L’allenatore del Bari è Fabio Grosso, uno dei grandi protagonisti della vittoria azzurra ai Mondiali 2006. Come molti ricorderanno, il terzino destro fu protagonista in almeno tre delle partite decisive di quell’incredibile estete tedesca: prima, con l’Italia in dieci per l’espulsione di Materazzi, conquista il rigore decisivo al 90′ di Italia-Australia negli ottavi di finale (poi trasformato da Totti), poi realizza il gol che abbatte la Germania in semifinale al 119′ su pregevole assist di Pirlo ed un gran diagonale sul secondo palo, infine trasforma il rigore decisivo, l’ultimo della serie, nella finale contro la Francia. Come allenatore, Grosso è alla prima esperienza su una panchina pro, dopo aver allenato nel settore giovanile della Juventus, società che ha condotto alla vittoria del Torneo di Viareggio 2016. Non ci sono quindi precedenti incontri tra lui e Fabrizio Castori, visto che nel match di andata, vinto dal Bari 3-0, sulla panchina romagnola sedeva Andrea Camplone.

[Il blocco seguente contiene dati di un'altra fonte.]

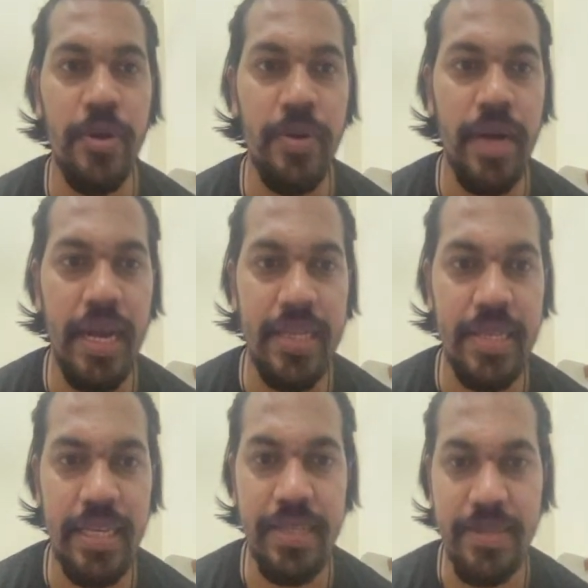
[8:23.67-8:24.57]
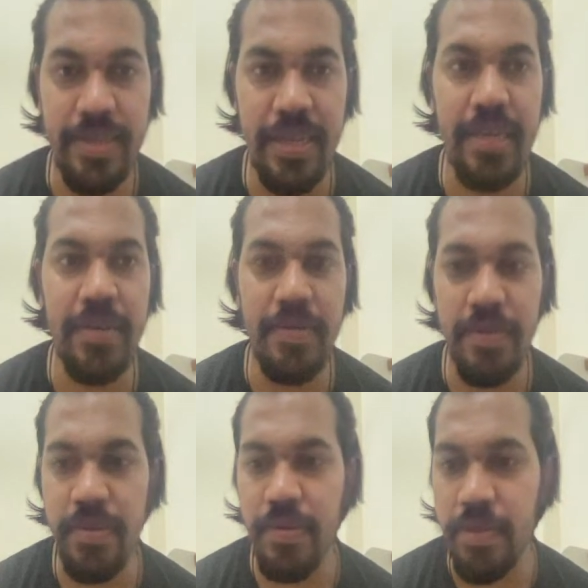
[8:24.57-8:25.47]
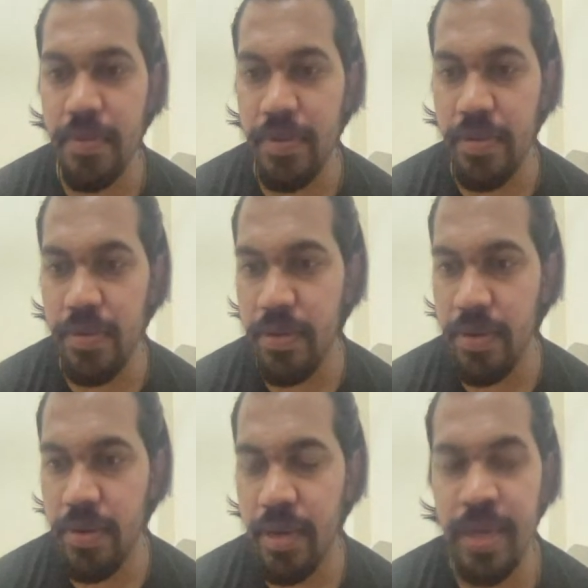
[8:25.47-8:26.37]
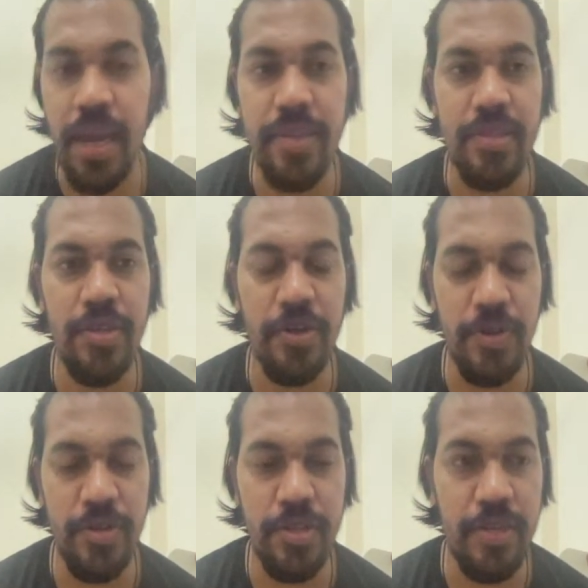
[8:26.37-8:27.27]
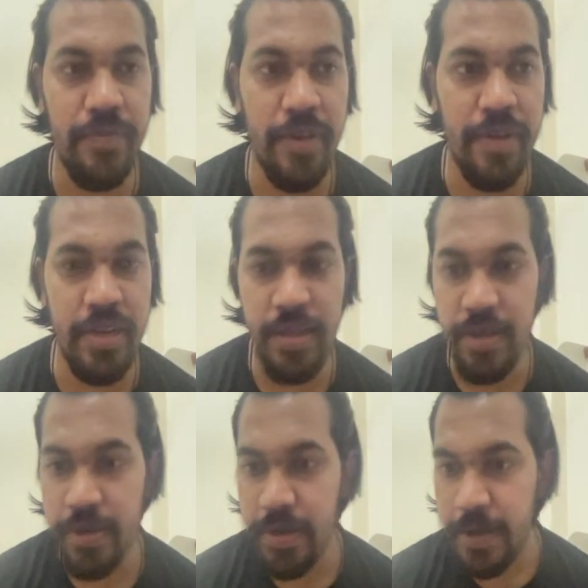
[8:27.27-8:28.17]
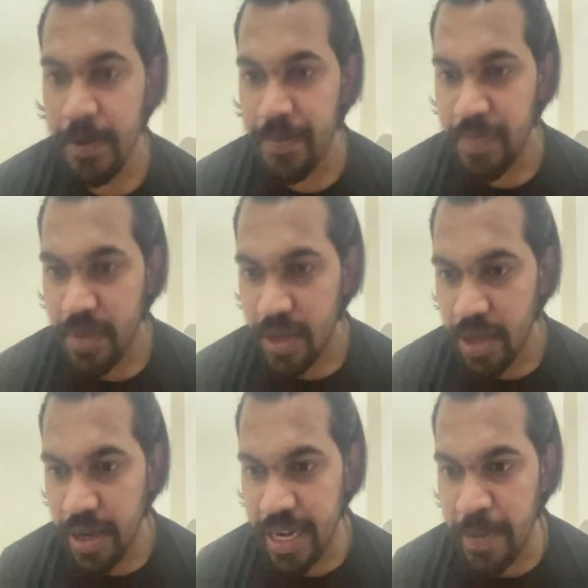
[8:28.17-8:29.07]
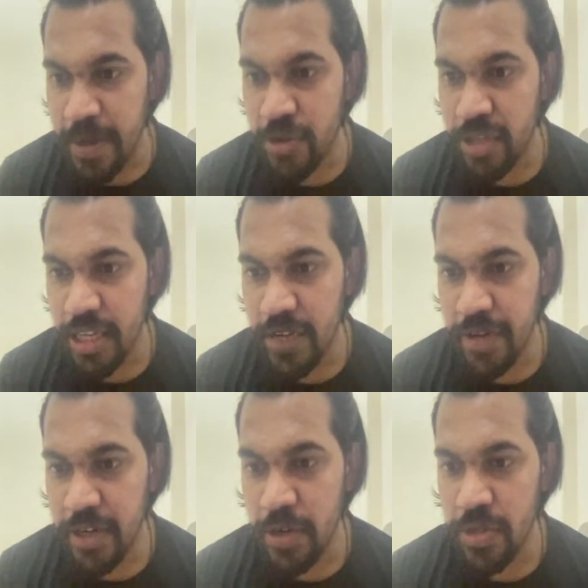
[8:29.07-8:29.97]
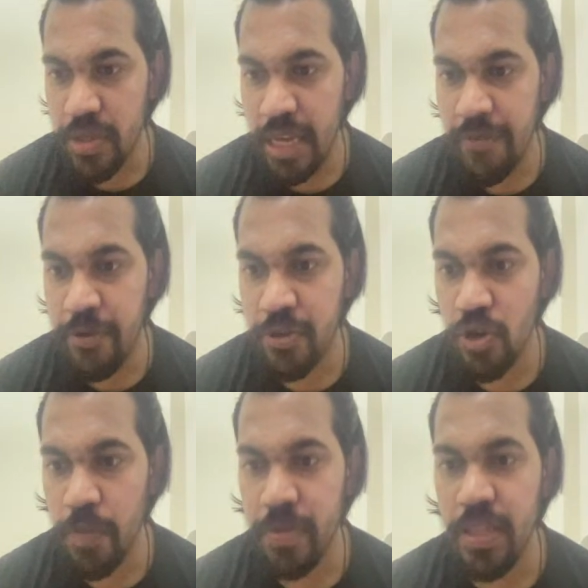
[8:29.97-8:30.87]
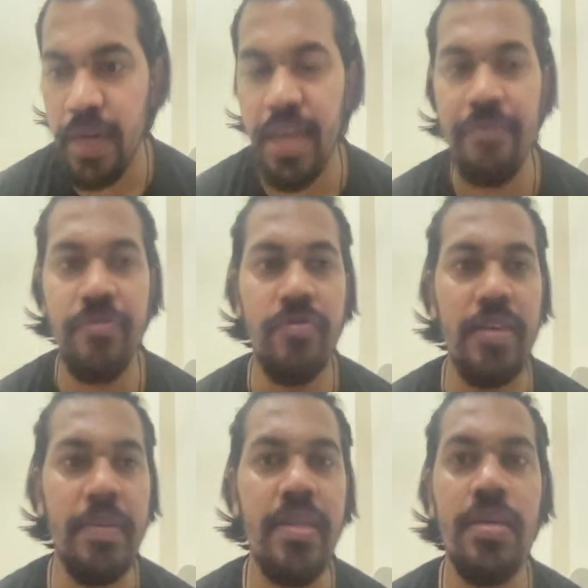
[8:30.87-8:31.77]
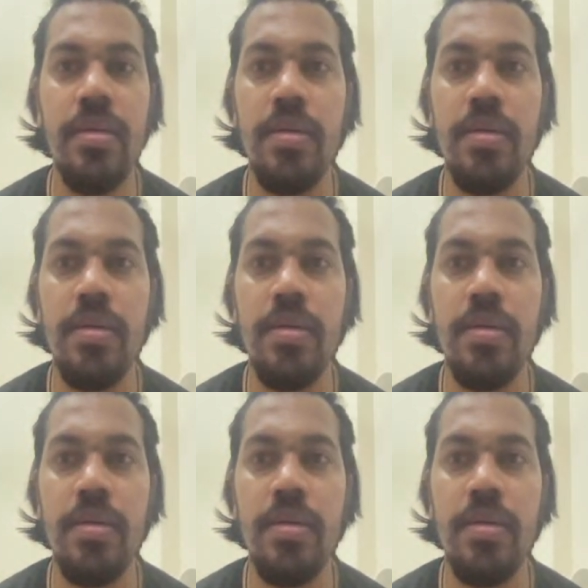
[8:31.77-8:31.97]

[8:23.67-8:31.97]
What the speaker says: you guys can see and ask your questions if you have any. Unable to see the videos, have you stopped the live streaming?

Il giocatore più presente nel girone di andata nelle fila baresi è stato l’ex Riccardo Improta, che ha messo assieme ben 1.880 minuti, un dato incredibile, perché il minutaggio massimo sarebbe stato di 1.890′, ovvero 21 x 90 (tra l’altro minuti molto redditizi, visti i 7 gol realizzati). Se si eccettua Franco Brienza, classe 1979 ed alle soglie dei 39 anni (vedi Ciccio Brienza e quell’indimenticabile tuffo nella Mare), i veterani della squadra sono ben quattro pari età: Mattia Cassani, Archimede Morleo, Antonio Floro Flores e Nené, tutti ormai 35enni essendo nati nel 1983. Il capocannoniere della squadra è il sorprendente Cristian Galano che in quest’anno di grazia sta mantenendo una media realizzativa incredibile: 13 gol in 16 partite, una delle migliori a livello nazionale.

Infine un’occhiata al direttore di gara, Valerio Marini di Roma, un arbitro poco “casalingo”, visto che in 39 partite dirette le vittorie interne ed esterne sono equamente suddivise (11 per parte, più 17 pareggi). In questa stagione ha arbitrato 9 gare, con quattro segni 1 in schedina, tre X e due 2, una volta a testa Cesena e Bari, rispettivamente contro Spezia (vittoria casalinga 1-0) e Cittadella (vittoria casalinga 4-2). Curioso come né Cesena, né Bari abbiano mai perso con lui come direttore di gara, visto che i bianconeri nelle tre gare hanno raccolto due vittorie ed un pareggio ed il Bari tre vittorie e due pareggi: vedremo stasera se questo trend proseguirà e sarà quindi un pareggio ad uscire dal match del Dino Manuzzi.